Confirmation of experimental results with mathematical model for surface roughness R a (μm)

Fig. 9
figure 9

Confirmation of experimental results with developed mathematical model for R t (μm)

Fig. 10
figure 10

Confirmation of experimental results with developed mathematical model for R a (μm)

Fig. 11
figure 11

Confirmation of experimental results with developed mathematical model for R t (μm)

Fig. 12
figure 12

Confirmation of experimental results with developed mathematical model for R a (μm)

Fig. 13
figure 13

Confirmation of experimental results with developed mathematical model for R t (μm)

5 Conclusions

Based on the performance of fixed rhombic tooling and on the basis of experimental results, analysis of ANOVA, “F” test values, developed mathematical models and confirmation test results, the following conclusions may be drawn for effective machining of Al/SiC-MMC to achieve better surface finish characteristics during turning:

  1. 1.

    The influence of cutting speed, feed and depth cut is more or less equal on the surface roughness height R a . The influence of interaction of cutting speed/ feed is also responsible for the arithmetic average roughness height R a .

  2. 2.

    The depth of cut and feed are most influencing parameters for controlling maximum peak-to-valley roughness height R t compared to the cutting speed parameter.
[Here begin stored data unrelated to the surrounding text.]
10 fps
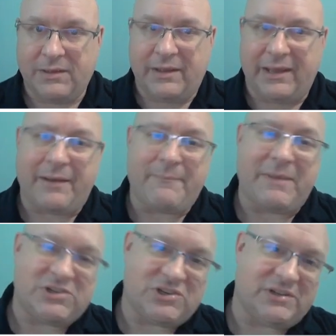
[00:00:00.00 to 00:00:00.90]
And I
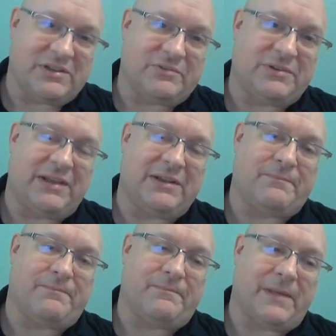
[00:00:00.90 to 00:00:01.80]
mentioned the
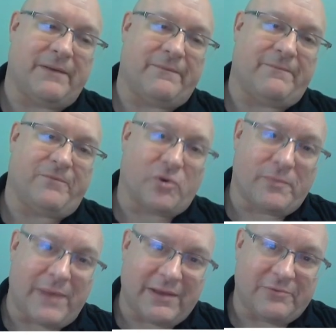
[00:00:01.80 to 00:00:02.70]
data
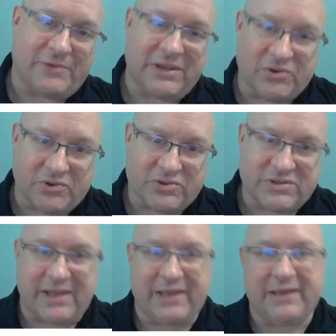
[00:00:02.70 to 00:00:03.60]
format
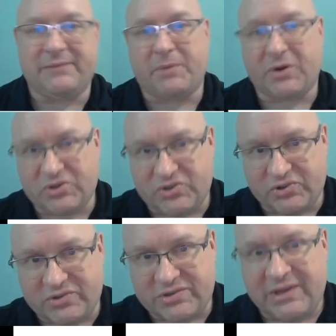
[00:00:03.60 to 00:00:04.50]
readers and
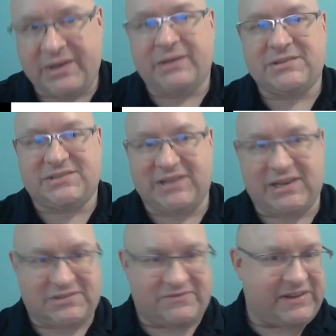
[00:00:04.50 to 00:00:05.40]
parsers,
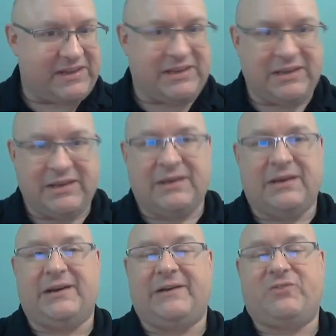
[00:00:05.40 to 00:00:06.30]
CSV,
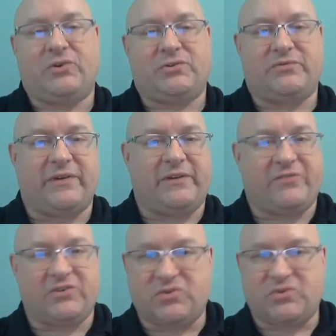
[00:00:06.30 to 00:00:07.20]
of course, very
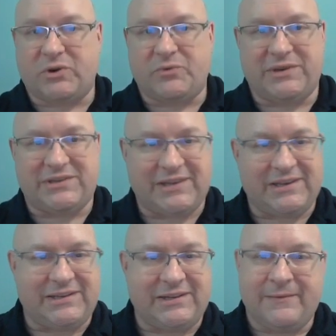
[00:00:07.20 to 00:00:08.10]
first one we
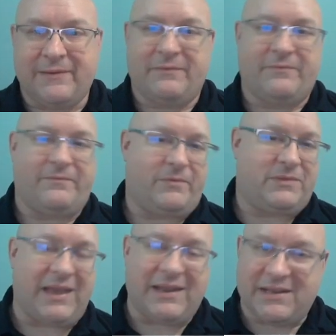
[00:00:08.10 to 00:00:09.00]
did,
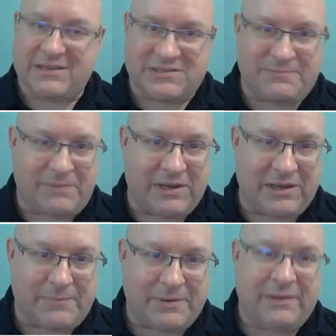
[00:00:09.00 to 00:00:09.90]
10x
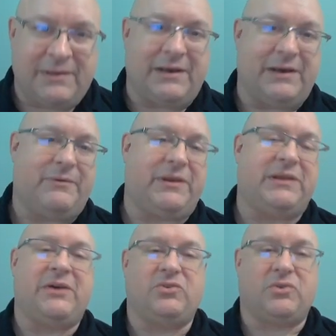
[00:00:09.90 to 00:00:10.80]
speedup. We can
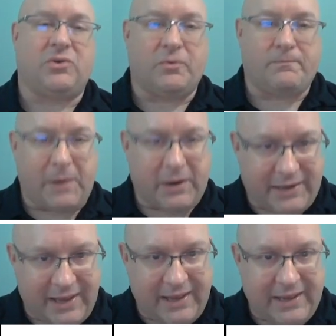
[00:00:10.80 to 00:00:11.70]
now do
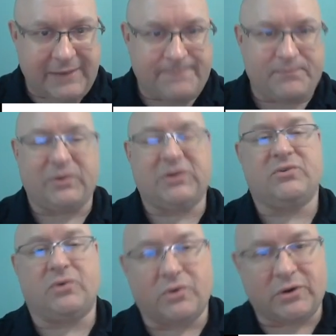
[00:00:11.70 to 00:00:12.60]
Parquet, we can
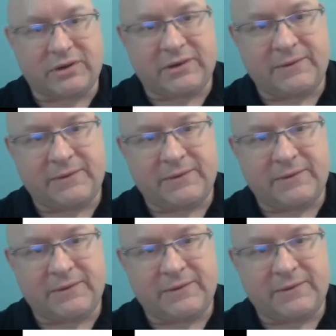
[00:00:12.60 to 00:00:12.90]
do ORC,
The interaction of cutting speed/feed, feed/depth of cut and cutting speed/depth of cut has no significant effect on the surface roughness height R t .

  3. 3.

    The combination of two factor, i.e. A3 B1, A3 C1 and B1C1 produces better surface finish R a . The combination of high cutting speed, low feed and low depth of cut, i.e. A3 B1C1 is recommended for finish turning.

  4. 4.

    The developed mathematical models for machined surface finish characteristics, i.e. surface roughness heights R a and R t are successfully proposed for proper selection of the cutting parameters. Utilising these developed models can aid direct evaluation of R a and R t under various machining combinations during turning of Al/SiC-MMC.

Effective machining of Al/SiC metal matrix composite is a challenge to the manufacturing industry and is the main cause for restrictions on widespread application of this advanced MMC in practice. The fixed rhombic tooling of the CCGX-09 T3 04-Al-H10 insert can be effectively used for proper machining of Al/SiC-MMC. A Taguchi-method-based approach for searching out significant cutting parameters to achieve better surface finish during turning of Al/SiC-MMC provides effective guidelines for manufacturing engineers in practice. The above-mentioned research findings also provide an economical machining solution with the utilisation of CCGX-09 T3 04-Al-H10 type uncoated tungsten carbide inserts during processing of Al/SiC-MMC. which are otherwise usually machined using costly PCD and CBN tools.